Abstract

This July, I will have worked in hospice and palliative care for 28 years. I have seen myself change from a young attending physician to a senior faculty member—gray hair, aching back, and a grumpy attitude. Many of the students on my service were not yet born when I discovered this field. It is hard to believe.
“Do you want to be the director?” Doctor Robert Wright, the residency program director, said to me when I mentioned the idea of working in hospice. I was only two years out of residency in 1995 and hospice was considered “fringe work” in Scranton, Pennsylvania. There was little risk to the institution in having an inexperienced physician running the program. For the first time, something stirred in me when I began working with hospice patients. Here mind, body, spirit, and community came together. One could use the skills of medicine with a focus on kindness and compassion.
What followed was years of clinical work, speaking, teaching—playing a small part in spreading the concepts of hospice and palliative care to students, residents, and attending physicians. I was blessed, learning from clinicians such as Charles von Gunten, Joanne Lynn, Eric Cassell, Susan Block, Andy Billings, and so many others. Each had a profound impact on how I think about care. My journey was not, however, without its pain. There were many times I became disillusioned, “burned out,” cynical, jaded. More than once, I considered leaving the field.
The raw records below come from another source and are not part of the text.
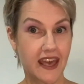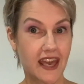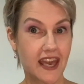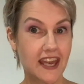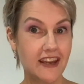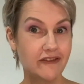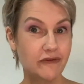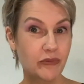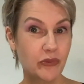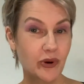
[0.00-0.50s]

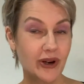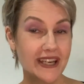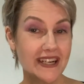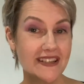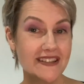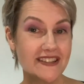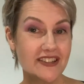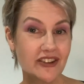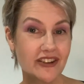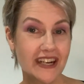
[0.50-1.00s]
If
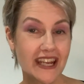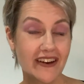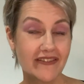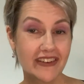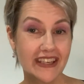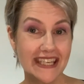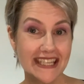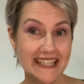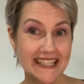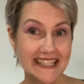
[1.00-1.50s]
breeders don't have
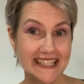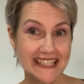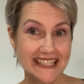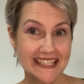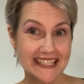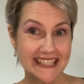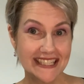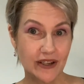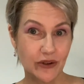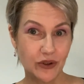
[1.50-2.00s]
kittens to
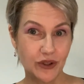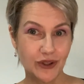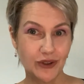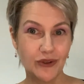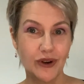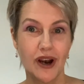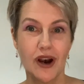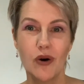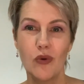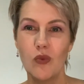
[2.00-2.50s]
sell you,
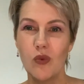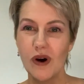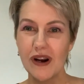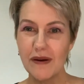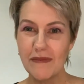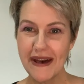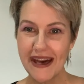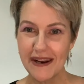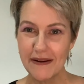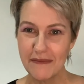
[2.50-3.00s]
what
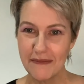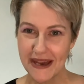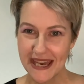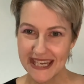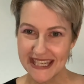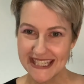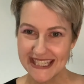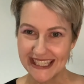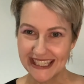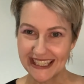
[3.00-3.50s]
about a
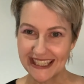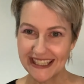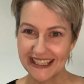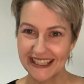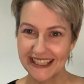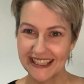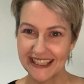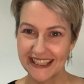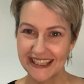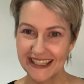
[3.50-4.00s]
mating?
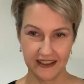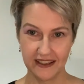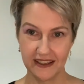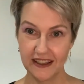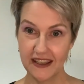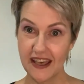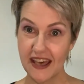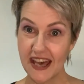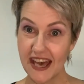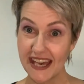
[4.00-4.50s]

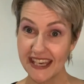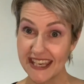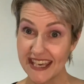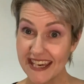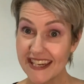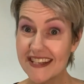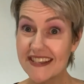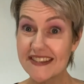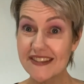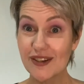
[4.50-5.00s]

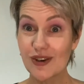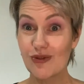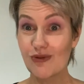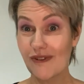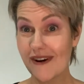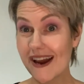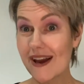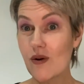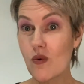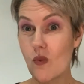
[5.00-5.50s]
Again, it's a
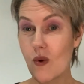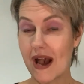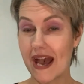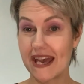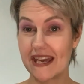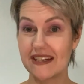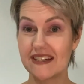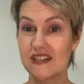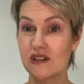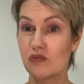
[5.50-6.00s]
great
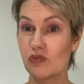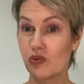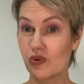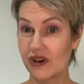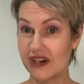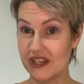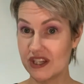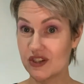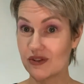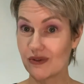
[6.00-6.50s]
way to
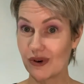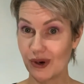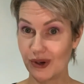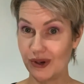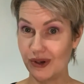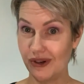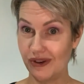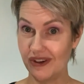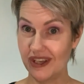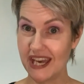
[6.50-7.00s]
breed your own
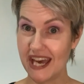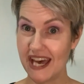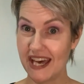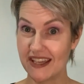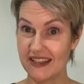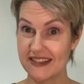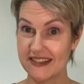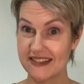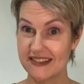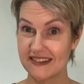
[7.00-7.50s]
new
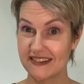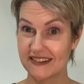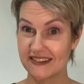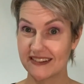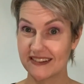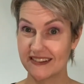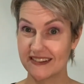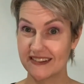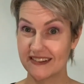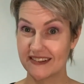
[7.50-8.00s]
cats.
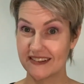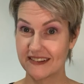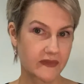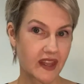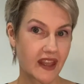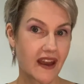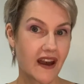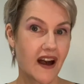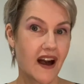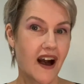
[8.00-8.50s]

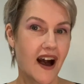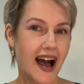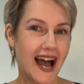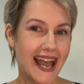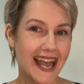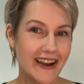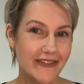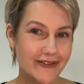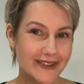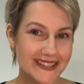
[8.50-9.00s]
I
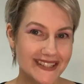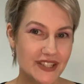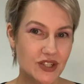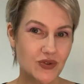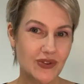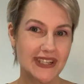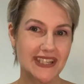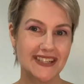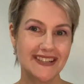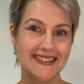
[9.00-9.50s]
have
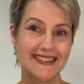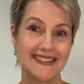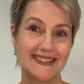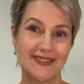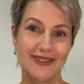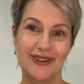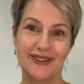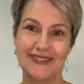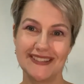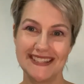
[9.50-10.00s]
restrictions
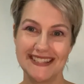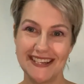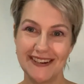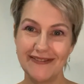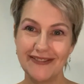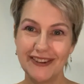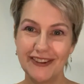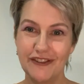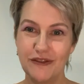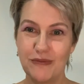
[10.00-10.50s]
on
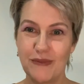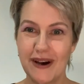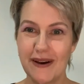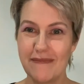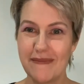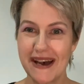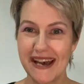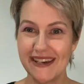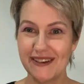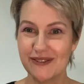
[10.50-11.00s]
several of my
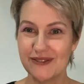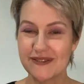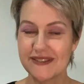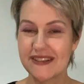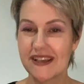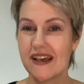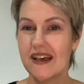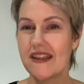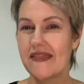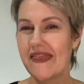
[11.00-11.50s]
males.
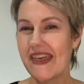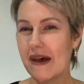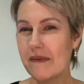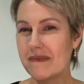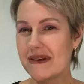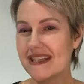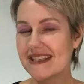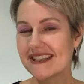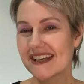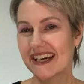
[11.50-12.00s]
That
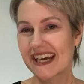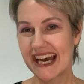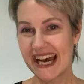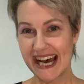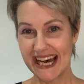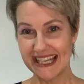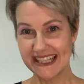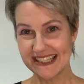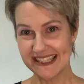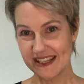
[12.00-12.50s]
means I
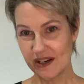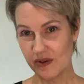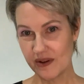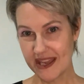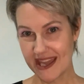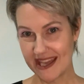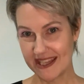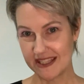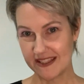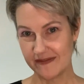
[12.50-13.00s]
can't sell
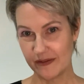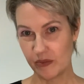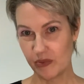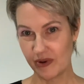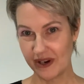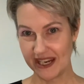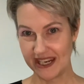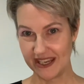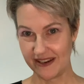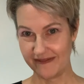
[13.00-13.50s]
cats for
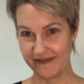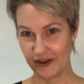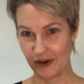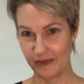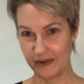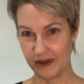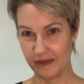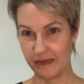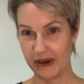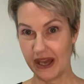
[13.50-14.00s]
breeding from
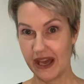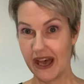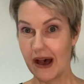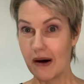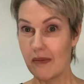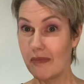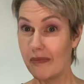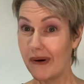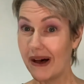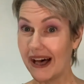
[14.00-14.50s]
them.
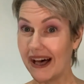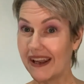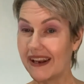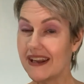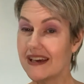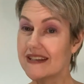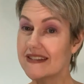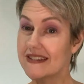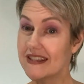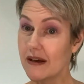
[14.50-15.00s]
But
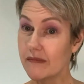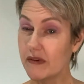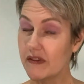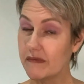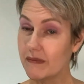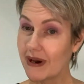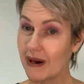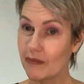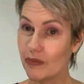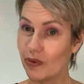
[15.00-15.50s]
some of
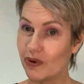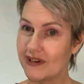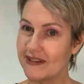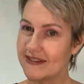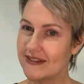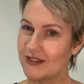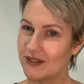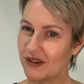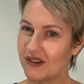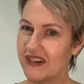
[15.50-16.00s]
my
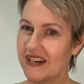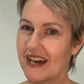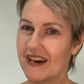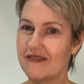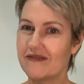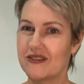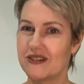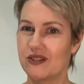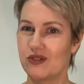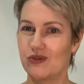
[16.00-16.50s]
boys don't
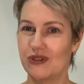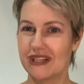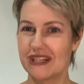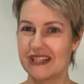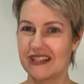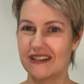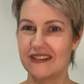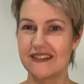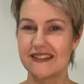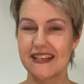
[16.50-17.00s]
have
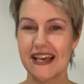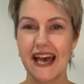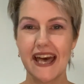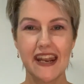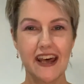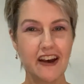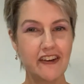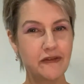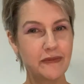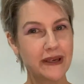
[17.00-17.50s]
restrictions, and
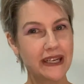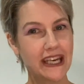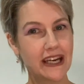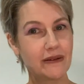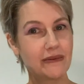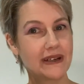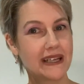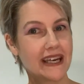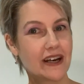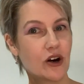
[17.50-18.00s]
I've been
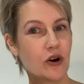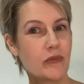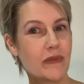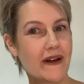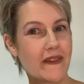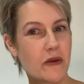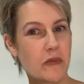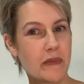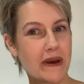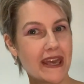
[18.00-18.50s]
able to help
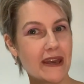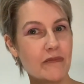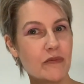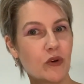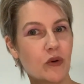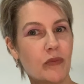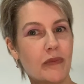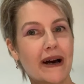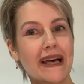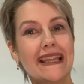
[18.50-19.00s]
other
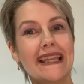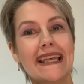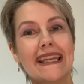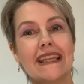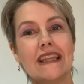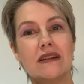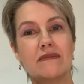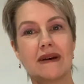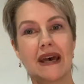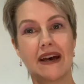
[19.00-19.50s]
people by
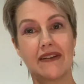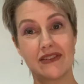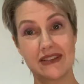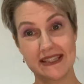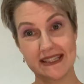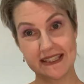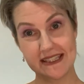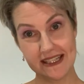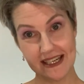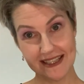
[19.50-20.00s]
letting them have a
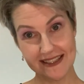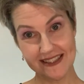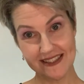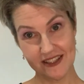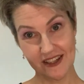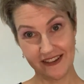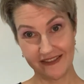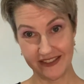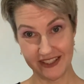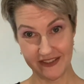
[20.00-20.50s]
stud
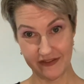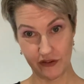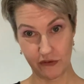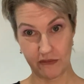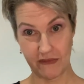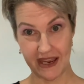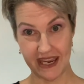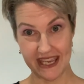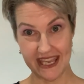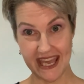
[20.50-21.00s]
service from
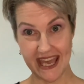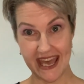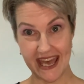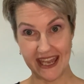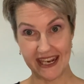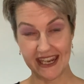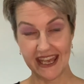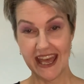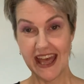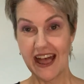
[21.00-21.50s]
my cat.
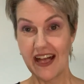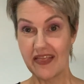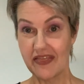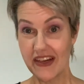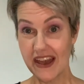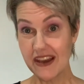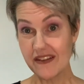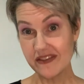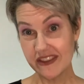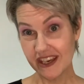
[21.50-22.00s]

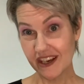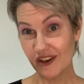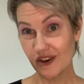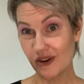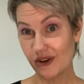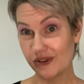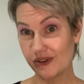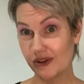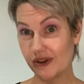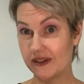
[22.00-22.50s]
They've then
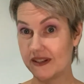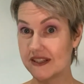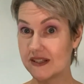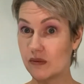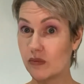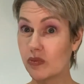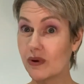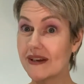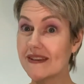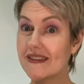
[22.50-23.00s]
gone on to
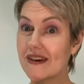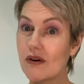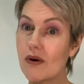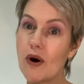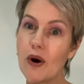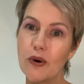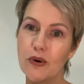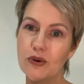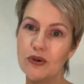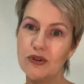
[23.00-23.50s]
breed their
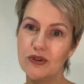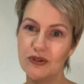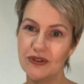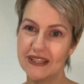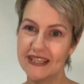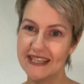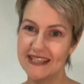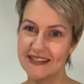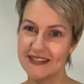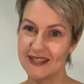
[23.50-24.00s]
own new
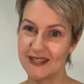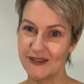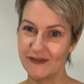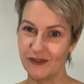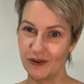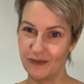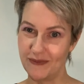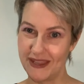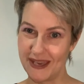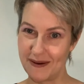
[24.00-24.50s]
kittens
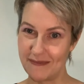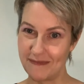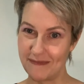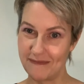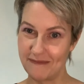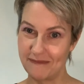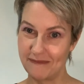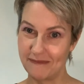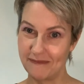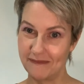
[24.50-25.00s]
from them.
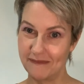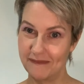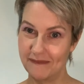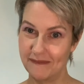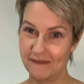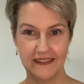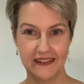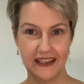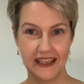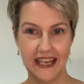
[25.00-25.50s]

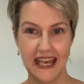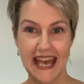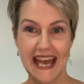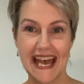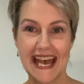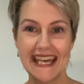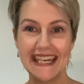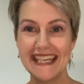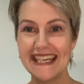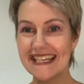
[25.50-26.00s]

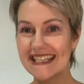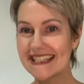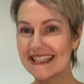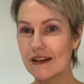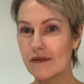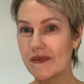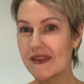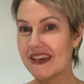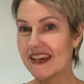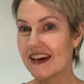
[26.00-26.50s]
And here's
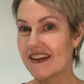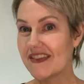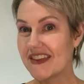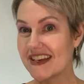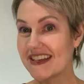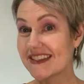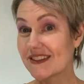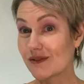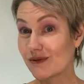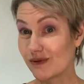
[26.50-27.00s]
something I think
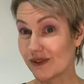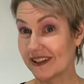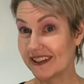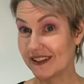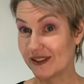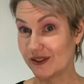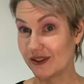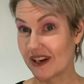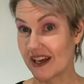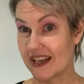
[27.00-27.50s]
is a really
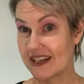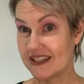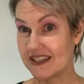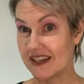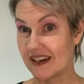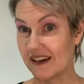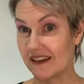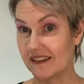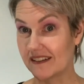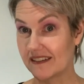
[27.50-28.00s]
good idea.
So as I enter the latter years of my career, what I have I learned? Are there a few pieces of wisdom I can impart to the next generation of physicians? If I had to sum them up, I think it is this:
At our core, we must remain physicians in the truest sense of the word. We are not communication specialists, nor are we “symptomatologists.” We perform a history, physical examination, laboratory review, and thoughtful assessment—using scientific principles to improve the well-being of our patients even if they are dying. This is what we do. We must not lose sight of our original mission. It was to improve the care of those near the end of life by changing how all physicians care for them. We were meant to change the system, not create more fragmentation through specialization and academic departments. This is dangerous work. One simply cannot engage in death and dying alone for years on end without paying a price. To be excellent clinicians we must find a balance between caring for the dying and celebrating the living.
One last piece of wisdom. At the end of his career, Aldous Huxley said this:
“It's a little embarrassing that after 45 years of research & study, the best advice I can give people is to be a little kinder to each other.”
In the end, I think this is what hospice and palliative care is all about. Trying to be kinder to people as they approach death. It is a worthy goal.